Par sa production polymorphe, au-delà de la bande dessinée, le créateur honoré donne des gages de sa créativité et de la réalité de son talent artistique. Ainsi, des aquarelles d’Hugo Pratt (la Pinacothèque de Paris, 2011) aux compositions abstraites d’Hergé (le Grand Palais, 2016) en passant par les toiles ou les installations de Bilal (le Louvre, 2013, le Musée des arts et métiers en 2013-2014), nombreuses sont les œuvres qui, dans ces expositions consacrées à des créateurs connus pour leurs bandes dessinées, ne relèvent pas de la bande dessinée.

L’artiste plutôt que son art

A ce regard porté sur les créateurs répondent toute une série d’opérations relatives aux œuvres elles-mêmes et à leur présentation.
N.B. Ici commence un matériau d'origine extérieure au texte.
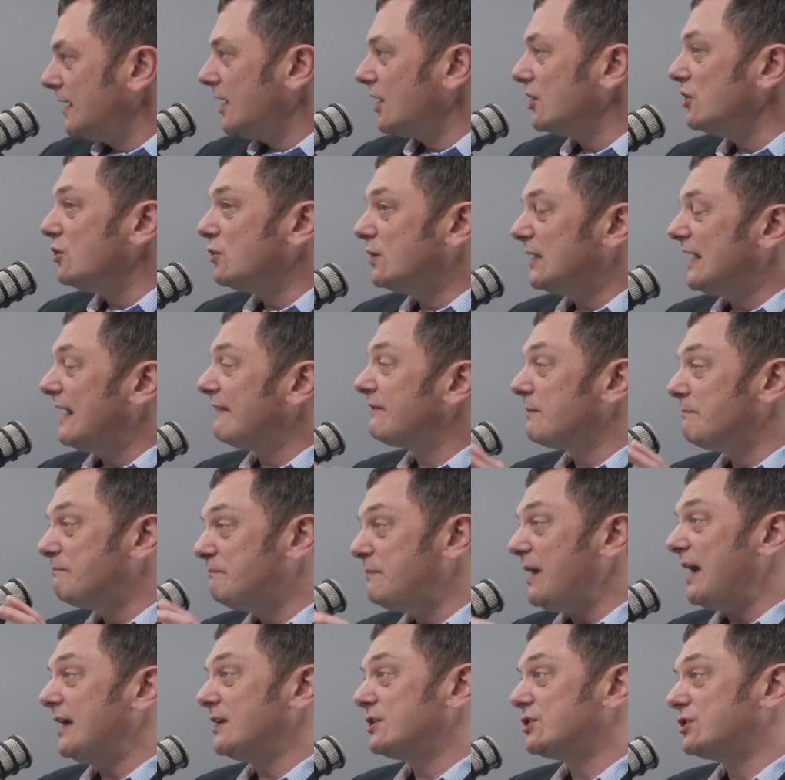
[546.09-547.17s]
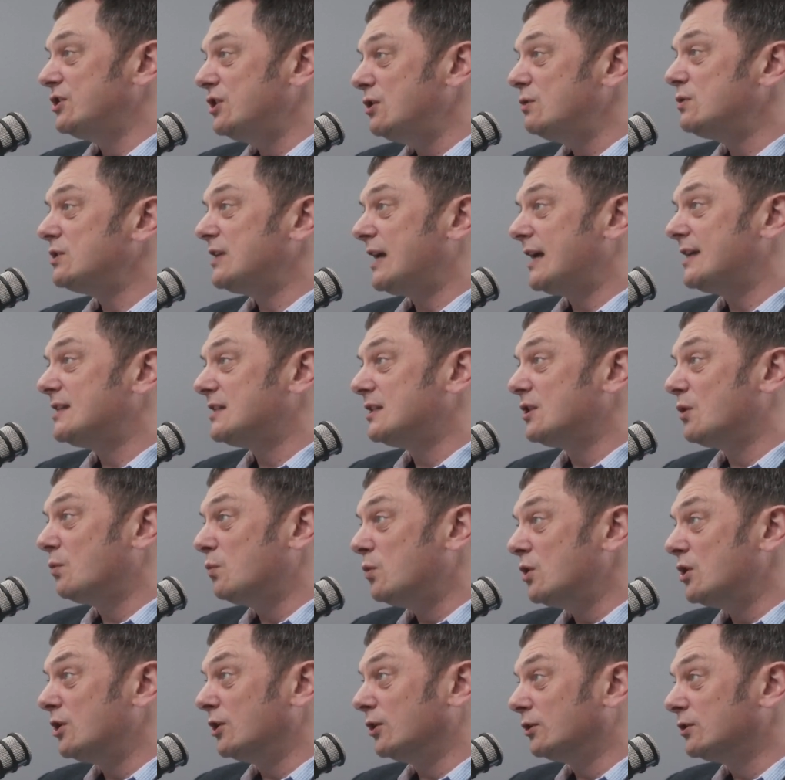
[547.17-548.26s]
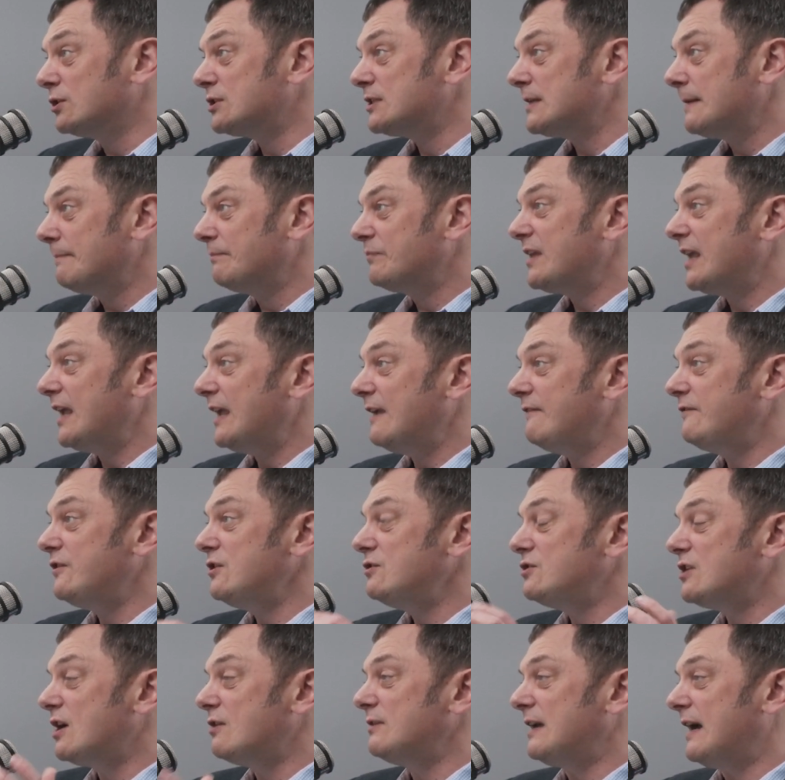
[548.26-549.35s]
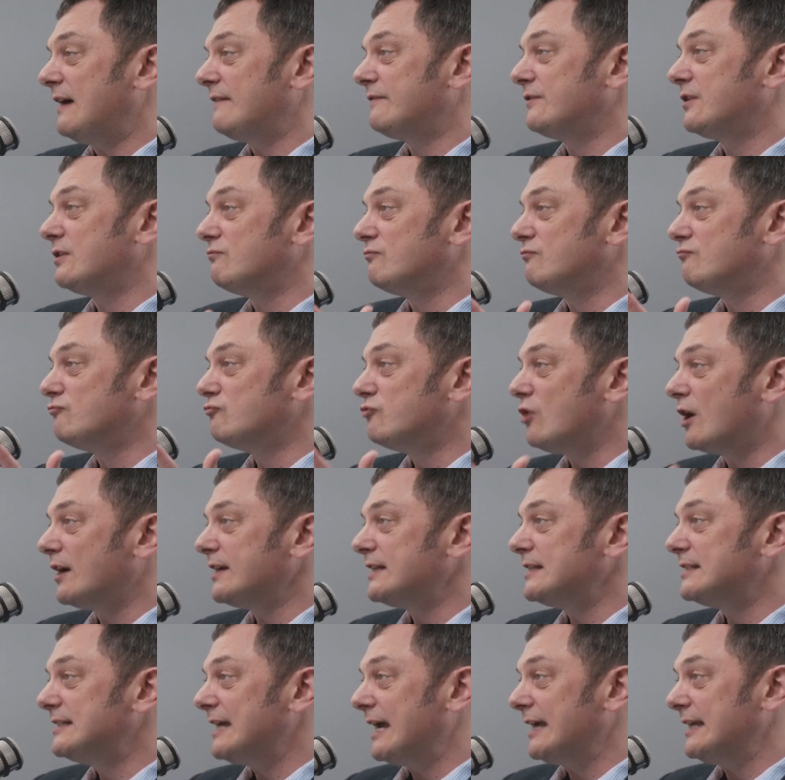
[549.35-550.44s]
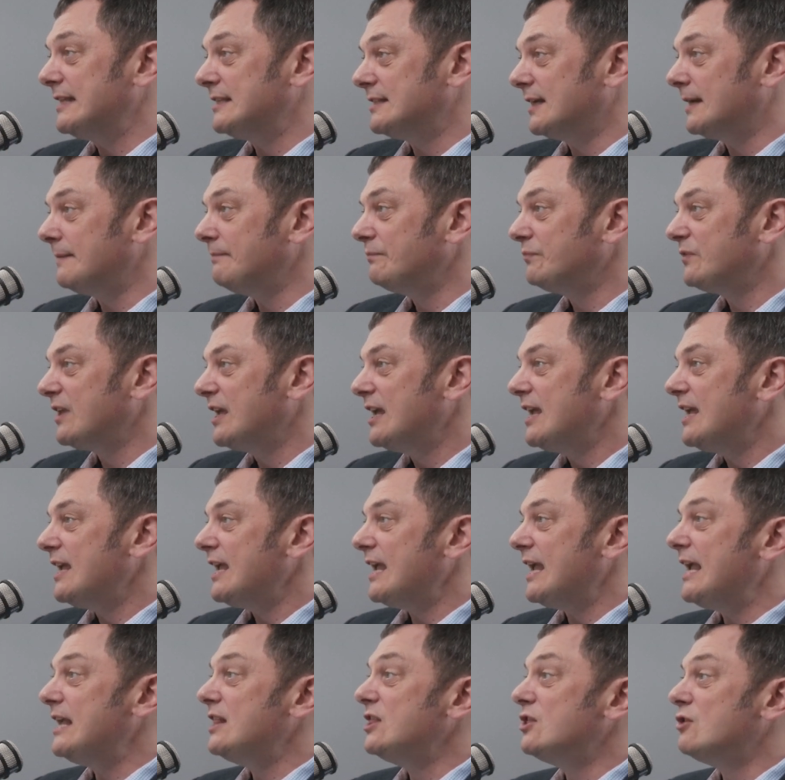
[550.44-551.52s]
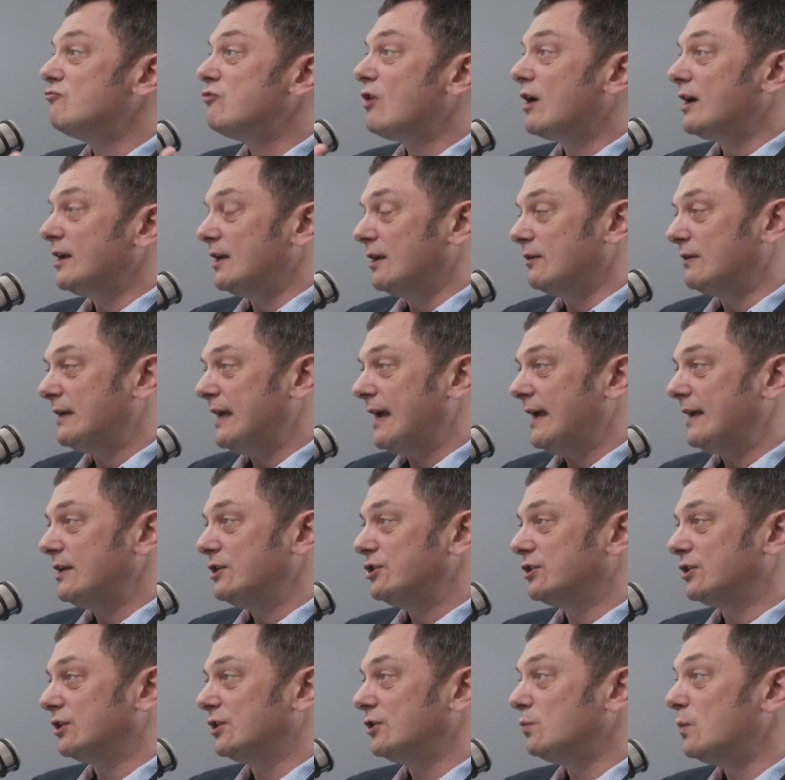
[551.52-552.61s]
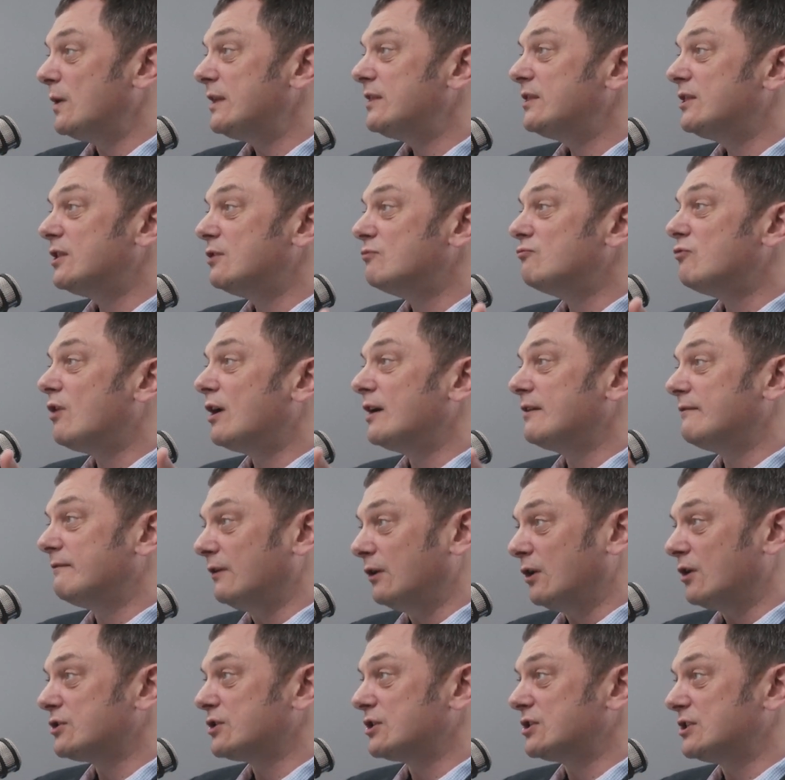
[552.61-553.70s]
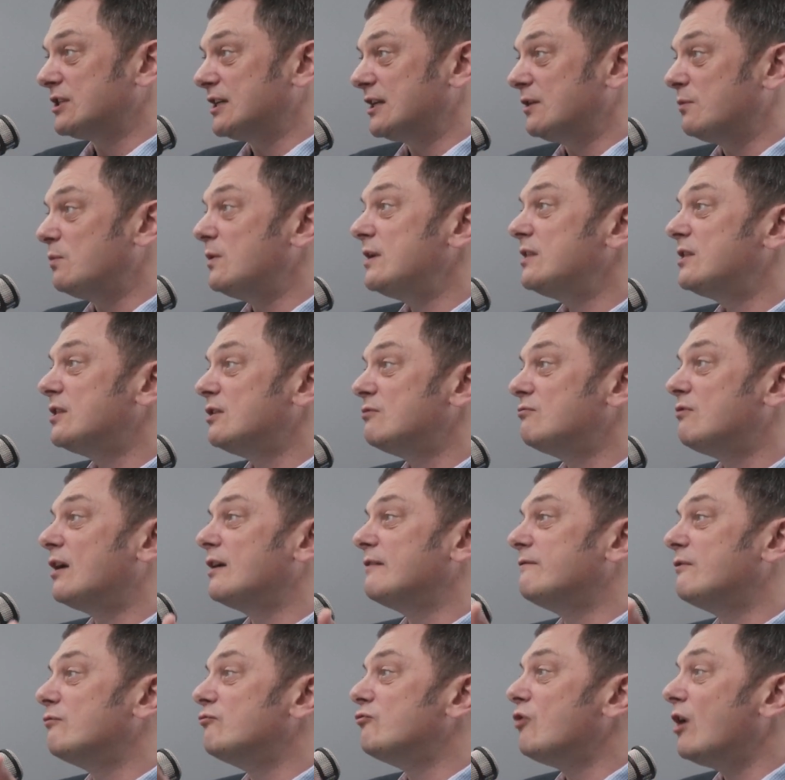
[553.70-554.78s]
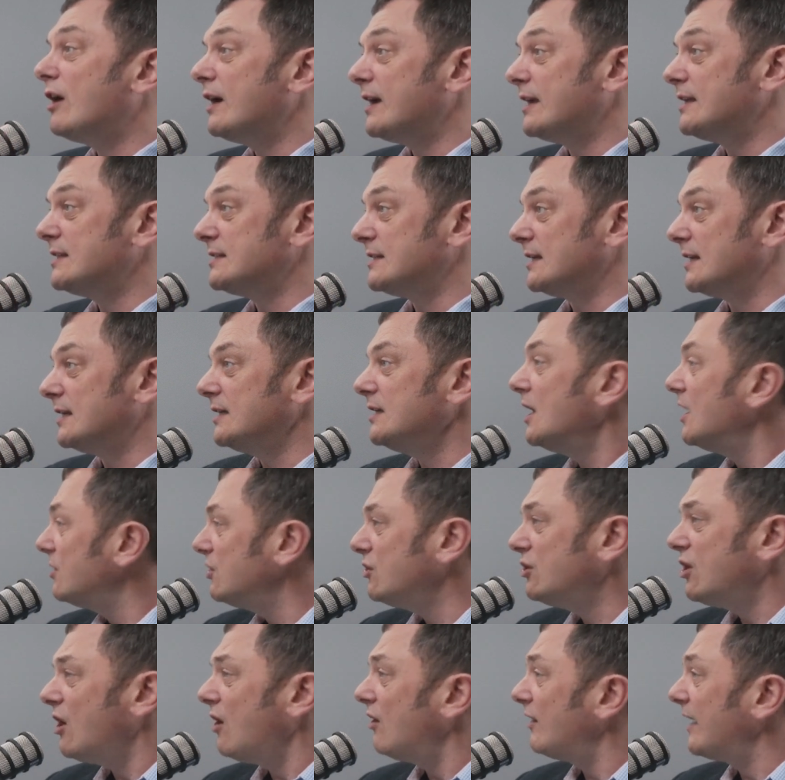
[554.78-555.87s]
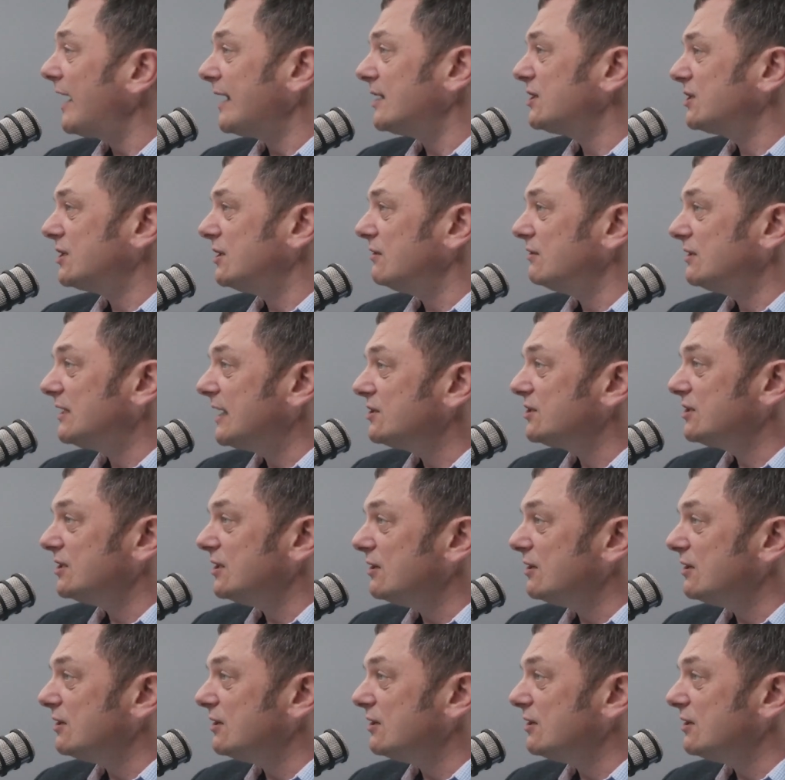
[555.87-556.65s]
And you can have the best use case in the world if you don't have the right data in the right location, with the right velocity, with the right variety, you can't execute against the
Selon une logique du fragment, une des caractéristiques principales des expositions de bande dessinée est l’accrochage, en majesté sur les cimaises, de planches originales. Fondé sur la volonté de témoigner du style graphique et de la force du trait des créateurs, ce choix isole arbitrairement une étape dans la production de l’œuvre : la planche originale, souvent non encore mise en couleurs, parfois non lettrée, ne reflète en effet que très imparfaitement l’œuvre telle qu’elle apparaîtra dans son dispositif final ordinaire, le livre imprimé. Plus encore, le plus souvent séparées des pages qui les précédent ou qui leur succèdent, ces planches ne permettent pas de saisir l’intégralité d’un récit.

Si les contraintes d’accès à ces artefacts devenus rares expliquent en partie ce procédé, cette fragmentation de l’œuvre est aussi la manifestation d’une forme particulière d’appréhension. Pour une part, il s’agit là d’un éclairage de la genèse de l’œuvre. Mais c’est aussi nécessairement un déplacement de l’attention et de l’appréciation du spectateur qui est sollicité ainsi. Le récit dont la bande dessinée est porteuse et la lecture qu’il suppose acquièrent une place secondaire par rapport au dessin et à sa contemplation.

Cette forme de réduction plasticienne est en partie un effet d’institution. Elle ne fait que reproduire les modalités ordinaires de valorisation d’un musée d’art. Mais elle peut aussi se lire comme l’expression du statut culturel encore incertain de la bande dessinée. Il s’agit d’une forme qui ne trouve sa place dans les institutions de légitimation que sous certaines conditions telles que la capacité des œuvres et des auteurs à se conformer aux catégories classiques de présentation et de valorisation et à se rapprocher de formes déjà établies.

Des artistes d’exception ?

Les créateurs qui sont consacrés par l’exposition sont bien souvent présentés comme des exceptions, en raison de la polyvalence de leur talent. Exceptions qui, ce faisant, accentuent la relégation de leur art : « c’est la qualité de l’individu qui lui donne son statut d’artiste et non l’art dans lequel il exerce. Nous n’allons en aucun cas nous lancer dans une série d’expositions sur les auteurs de bandes dessinées et nous ne répondons pas le moins du monde à une mode qui semble se répandre depuis quelque temps. Rassurez-vous : seulement Hugo Pratt et uniquement lui » lisait-on à l’entrée de l’exposition Pratt en 2011.

Hergé, Illustration publiée en couverture du Petit Vingtième, 1938. Adagp, Paris 2016

L’analyse des expositions n’épuise pas la question de la légitimité de la bande dessinée, ni celle de ses rapports avec les institutions culturelles. L’omniprésence de la bande dessinée en accompagnement des expositions et des musées (les publicités de Riad Sattouf pour les dix ans du musée du Quai Branly, les collections de bande dessinée pour le Louvre et le Musée d’Orsay) comme le développement d’un commentaire de l’art par des auteurs de bande dessinée (Vous voyez le tableau de Joann Sfar sur France Inter en 2013-2014, Zep aux Beaux-Arts de Lille en 2016) montrent que ces relations sont complexes et loin d’être univoques. Cependant, une telle analyse rappelle que l’entrée au musée ne vaut pas mécaniquement une pleine reconnaissance artistique et que visibilité sociale et légitimité culturelle ne sont pas des termes équivalents.